■ Extracted material ■
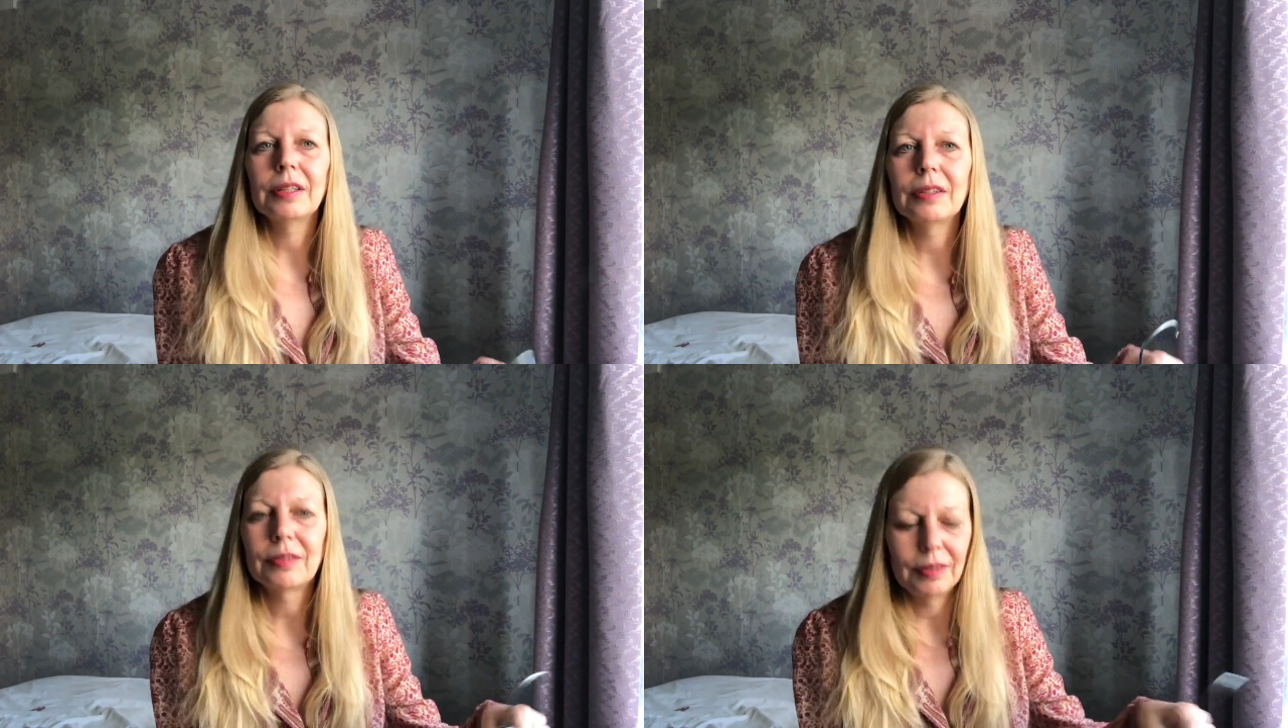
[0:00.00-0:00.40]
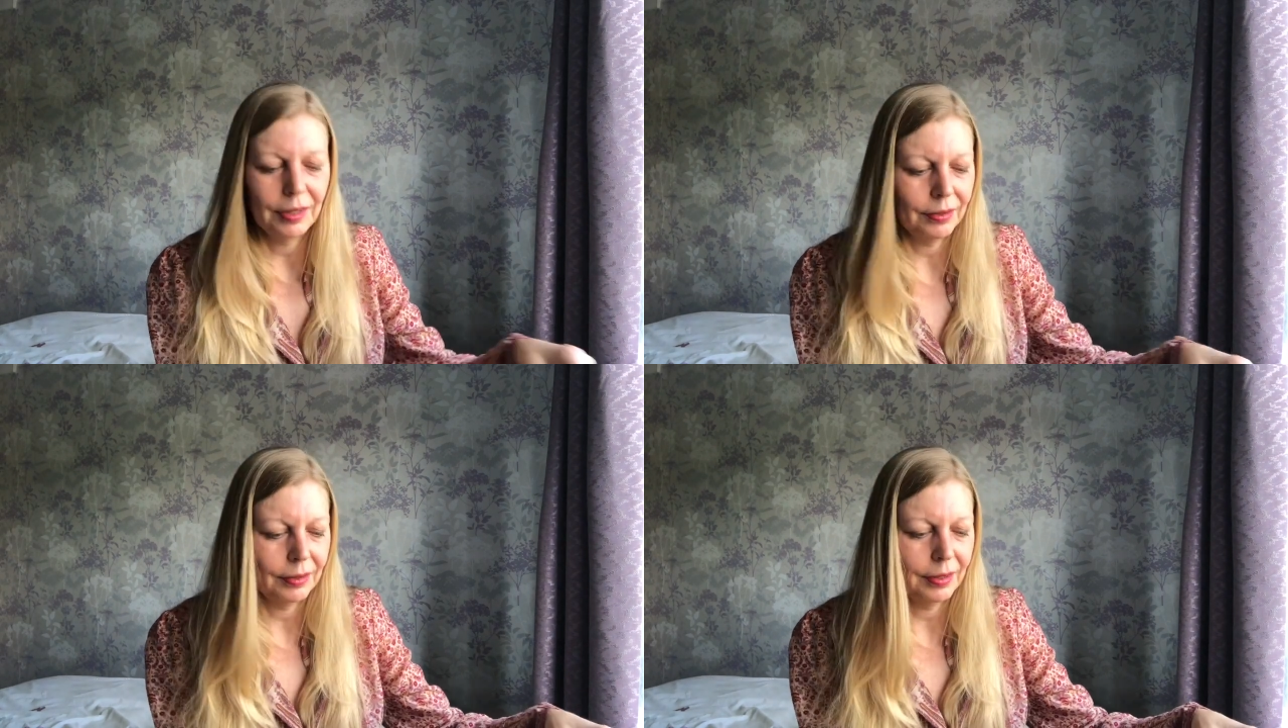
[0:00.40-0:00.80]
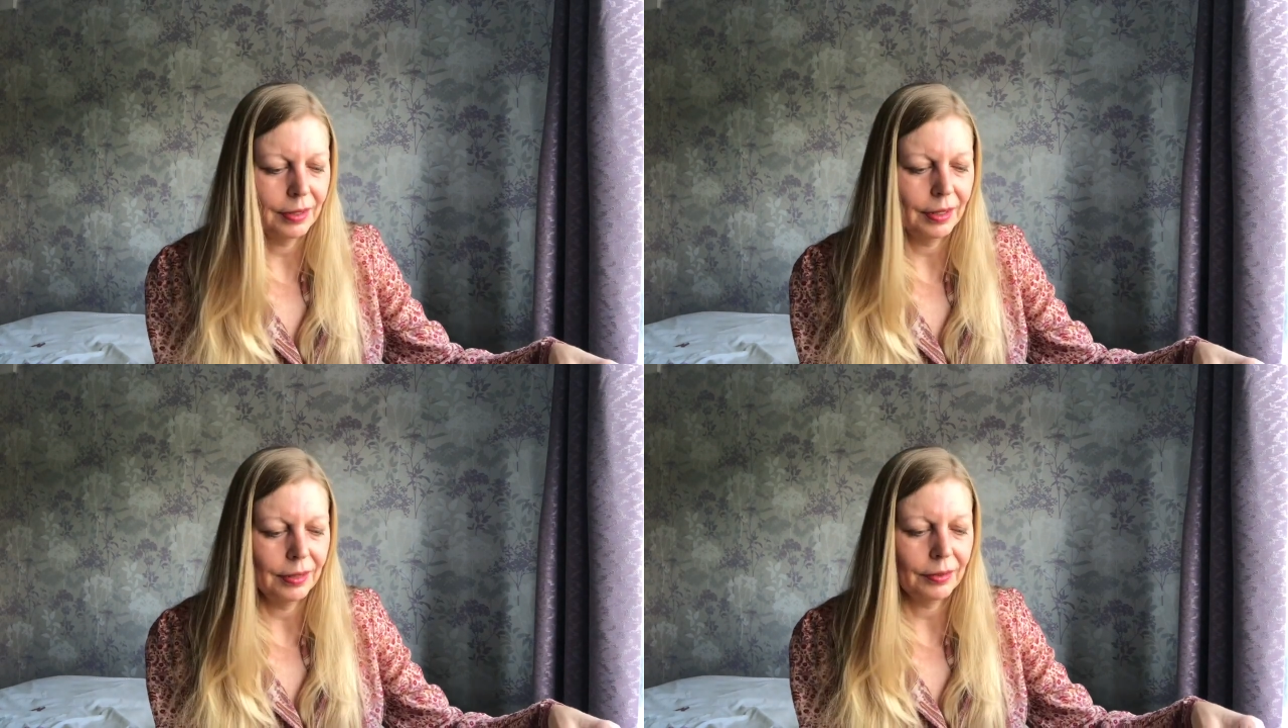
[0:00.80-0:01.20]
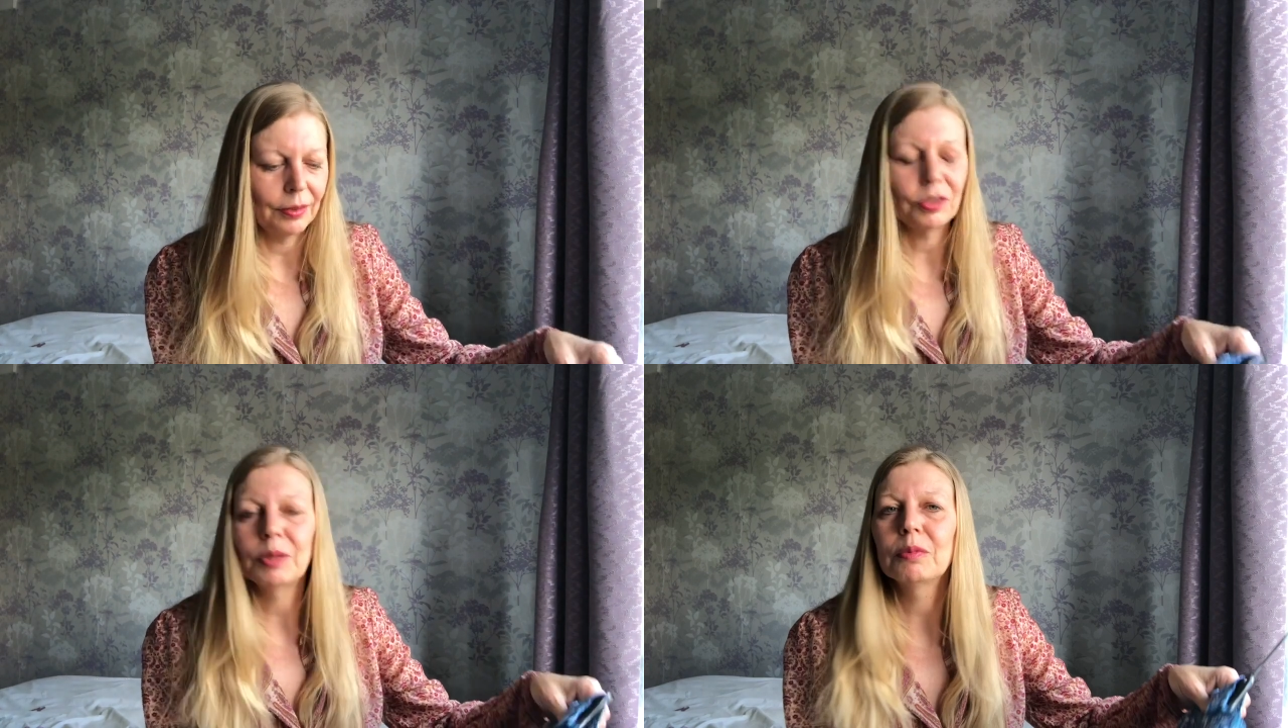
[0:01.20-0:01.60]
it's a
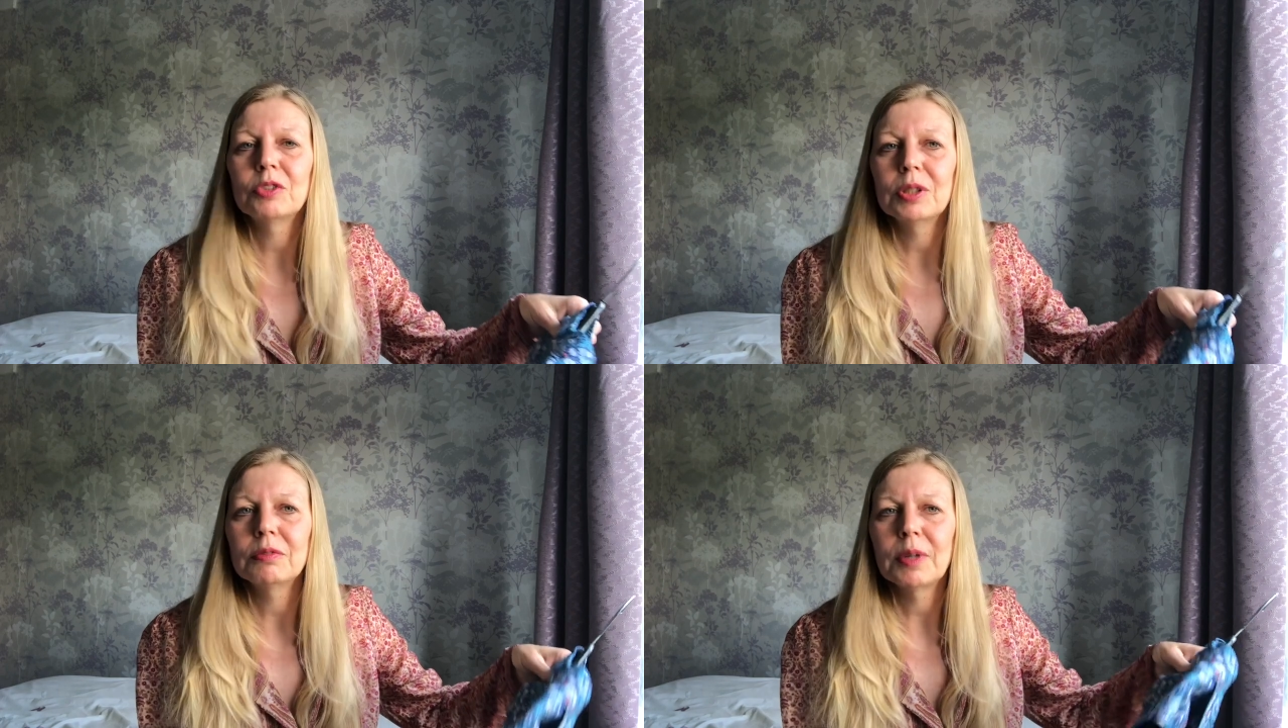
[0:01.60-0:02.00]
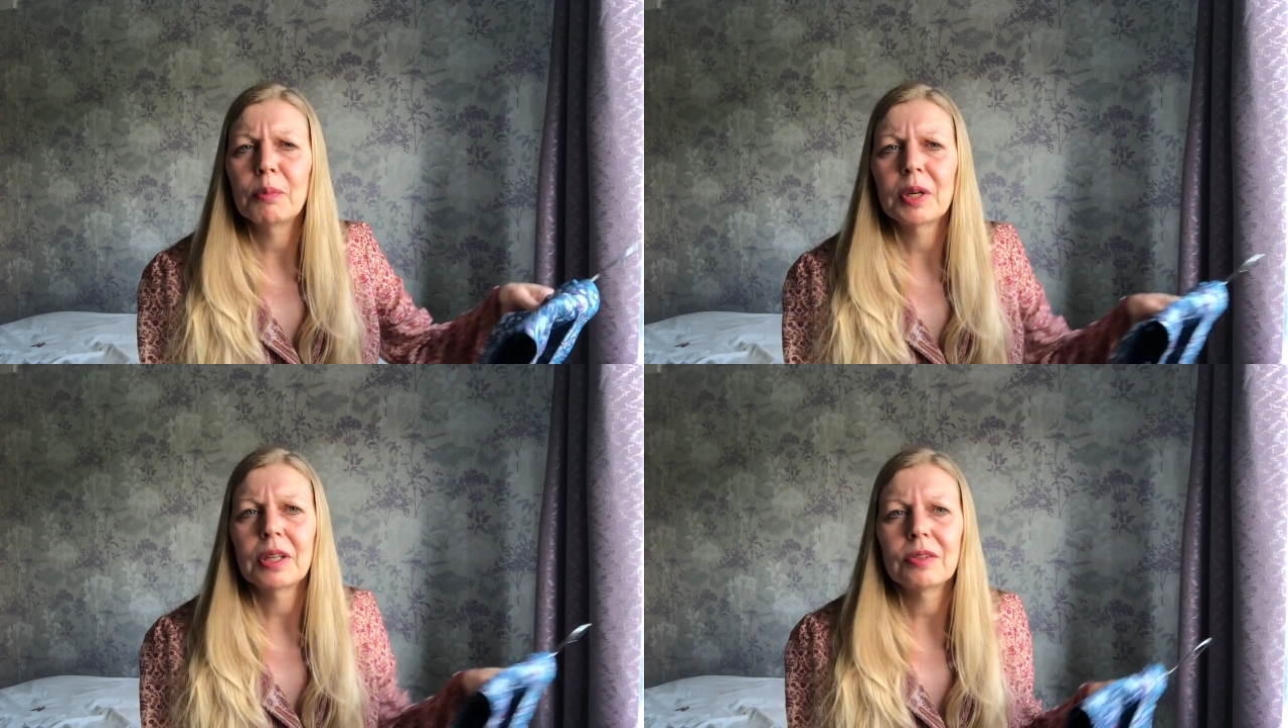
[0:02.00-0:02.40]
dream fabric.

■ What to do ■
Each entry above is to be given again exactly, and any image in it is to be dropped.

■ Output for this task ■
[0:00.00-0:00.40]
[0:00.40-0:00.80]
[0:00.80-0:01.20]
[0:01.20-0:01.60]
it's a
[0:01.60-0:02.00]
[0:02.00-0:02.40]
dream fabric.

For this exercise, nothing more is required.